Они: Эй, что это ты тут пил? (На миг они, наверное, заподозрили самоубийство.)

Я: Эт’ моя бут’ка виск’. Ост’те м’ня в покое.

Они: Эге, д’он, похоже, купался в нем! Ты где это так наклюкался, а?

Я: Я был в п’бе. Расслабл’ся. Ржд’ство же, да?

Они: Да нет, до Рождества еще неделя. Ты числа попутал. Придется тебе с нами пройти. Мы за тобой приглядим.

Я: Эт’ зачем я с вами пойду?

Они: Ну, так нам легче будет присмотреть за тобой, и устроим мы тебя поудобней. А то тебя, глядишь, машина переедет, если будешь тут валяться.

Я: Слушайт’, пивн’я вон там. П’шли выпьем.

Они: Тебе на сегодня хватит, друг. Лучше пойдем с нами.

Я: К’да вы м’ня ведете?

Они: В одно местечко, где ты тихонько покемаришь на чистой простыне под двумя одеялами.

Я: А вып’ть там есть?

Они: А то! У нас там всем наливают.

Разговор этот происходил, пока они вели меня по тротуару. Они держали меня таким образом (забыл, как называется этот захват), что в случае чего одним вращательным движением могли сломать мне руку, но обращались очень деликатно, как с ребенком. Соображал я отчетливо, и мне было забавно видеть, как они обманом уговорили меня пойти с ними, ни разу не проговорившись, что ведут в полицейский участок. Такова, полагаю, обычная процедура, к какой они прибегают в обращении с пьяными.

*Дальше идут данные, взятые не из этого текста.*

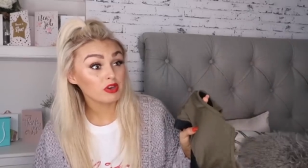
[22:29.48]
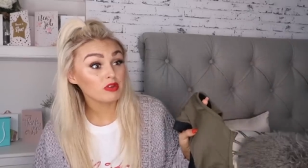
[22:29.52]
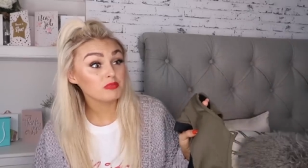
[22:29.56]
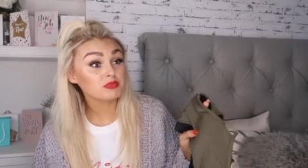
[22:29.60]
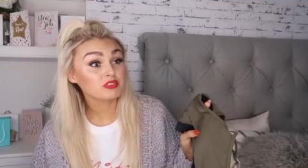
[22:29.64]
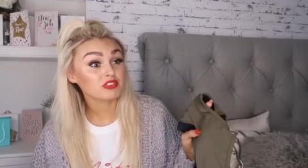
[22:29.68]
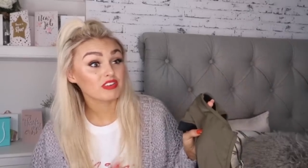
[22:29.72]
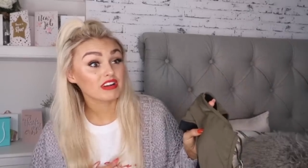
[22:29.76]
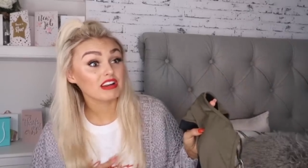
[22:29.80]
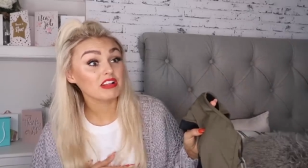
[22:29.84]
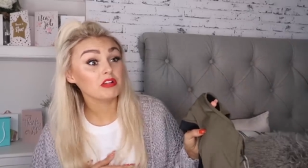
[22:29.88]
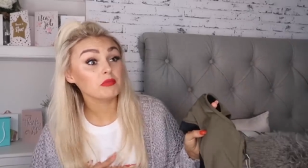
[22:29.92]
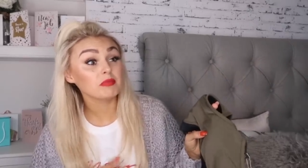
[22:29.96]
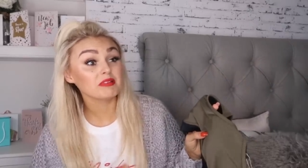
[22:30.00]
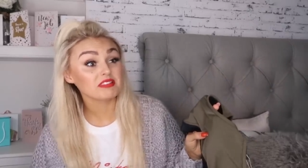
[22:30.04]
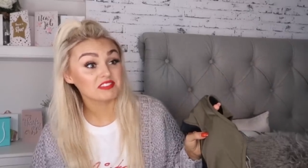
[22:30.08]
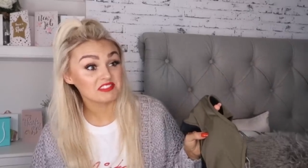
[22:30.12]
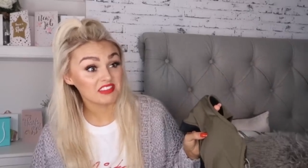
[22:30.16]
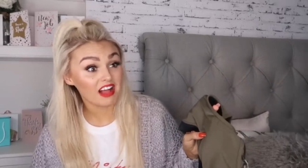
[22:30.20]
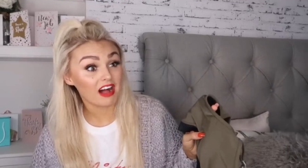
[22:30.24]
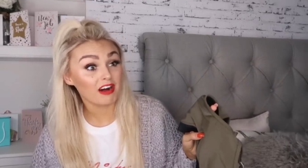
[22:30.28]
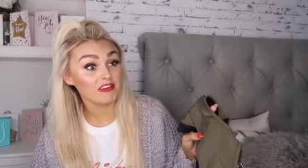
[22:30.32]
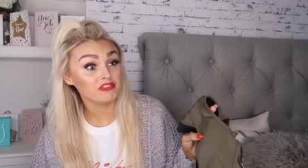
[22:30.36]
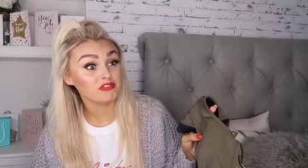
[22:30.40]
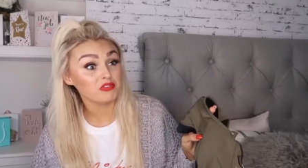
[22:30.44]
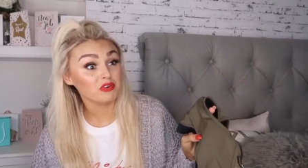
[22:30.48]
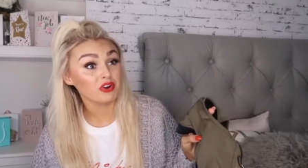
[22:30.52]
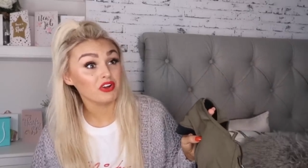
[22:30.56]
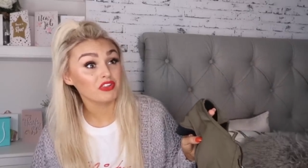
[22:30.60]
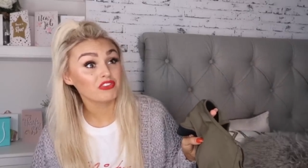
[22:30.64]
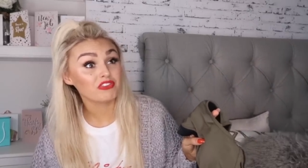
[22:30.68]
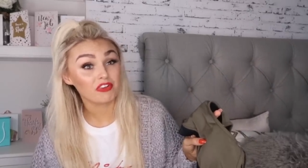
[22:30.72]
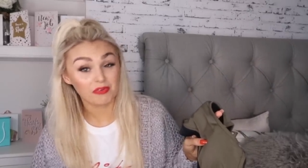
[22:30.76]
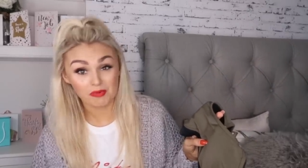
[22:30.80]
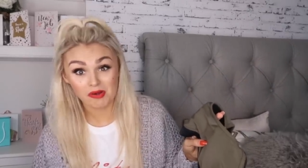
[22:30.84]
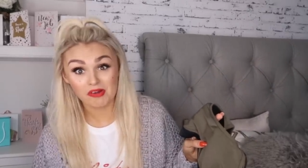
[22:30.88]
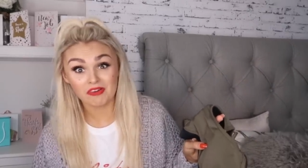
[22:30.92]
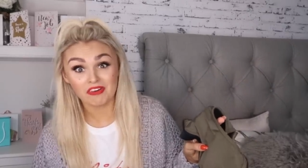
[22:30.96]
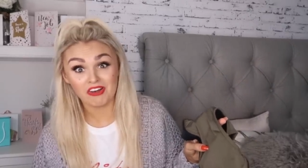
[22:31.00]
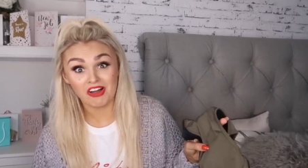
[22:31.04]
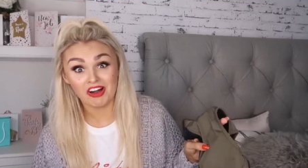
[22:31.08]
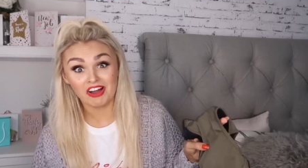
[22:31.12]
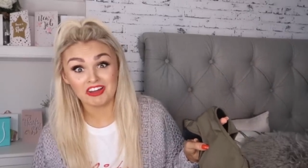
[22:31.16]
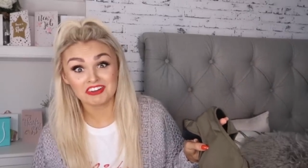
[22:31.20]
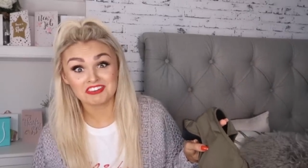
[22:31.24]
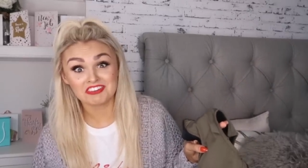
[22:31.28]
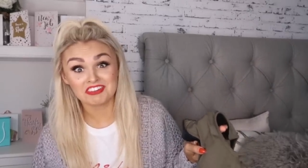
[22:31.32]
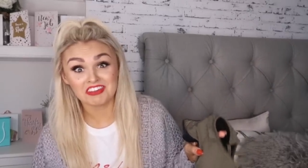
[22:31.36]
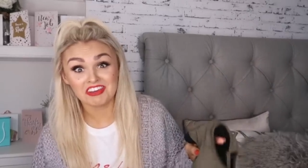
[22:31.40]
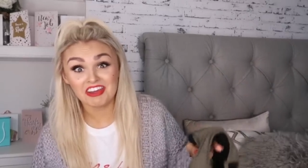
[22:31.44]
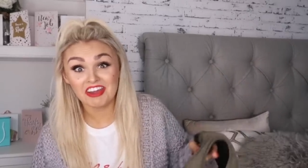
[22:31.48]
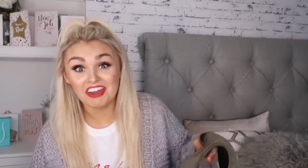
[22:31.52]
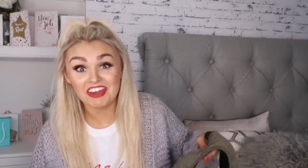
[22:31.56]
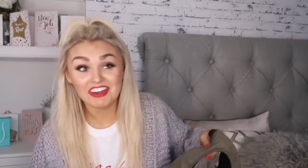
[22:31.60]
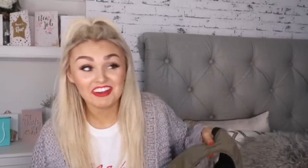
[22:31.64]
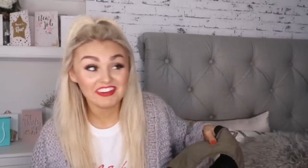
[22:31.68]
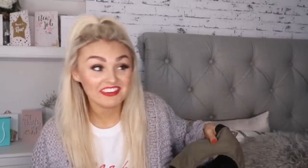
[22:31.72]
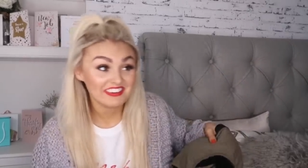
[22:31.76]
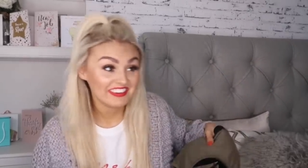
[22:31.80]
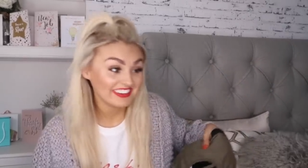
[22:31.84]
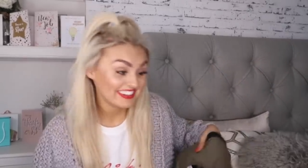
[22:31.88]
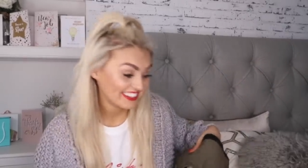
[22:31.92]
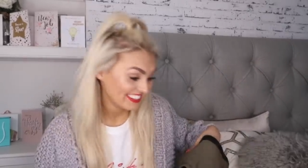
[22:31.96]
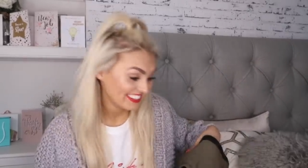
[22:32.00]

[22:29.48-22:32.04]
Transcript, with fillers: boobs are a little bit southwards, I won't lie to you.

Приведя меня в участок (это был участок Бетнал-Грин, но узнал я об этом только в понедельник), они бросили меня на стул и начали опустошать мои карманы, в то время как сержант задавал мне вопросы. Однако я притворился, будто слишком пьян, чтобы отвечать разумно, и он с отвращением велел им отволочь меня в камеру, что они и сделали.

Камера была того же размера, что и каморки в ночлежках (площадью что-то около десять на пять футов и футов десять в высоту), но гораздо чище и лучше оборудованная. Стены были облицованы белой фаянсовой плиткой, имелся туалет со смывом, труба отопления и нары с набитой конским волосом подушкой и двумя одеялами. Высоко под потолком – крохотное зарешеченное окошко и электрическая лампочка в защитном плафоне из толстого стекла, которая горела всю ночь. Дверь была стальная, с неизменным смотровым глазком и окошком для просовывания еды. При обыске констебли забрали у меня деньги, спички, бритву, а также шарф – это, как выяснилось позднее, потому, что были случаи, когда заключенные вешались на своих шарфах.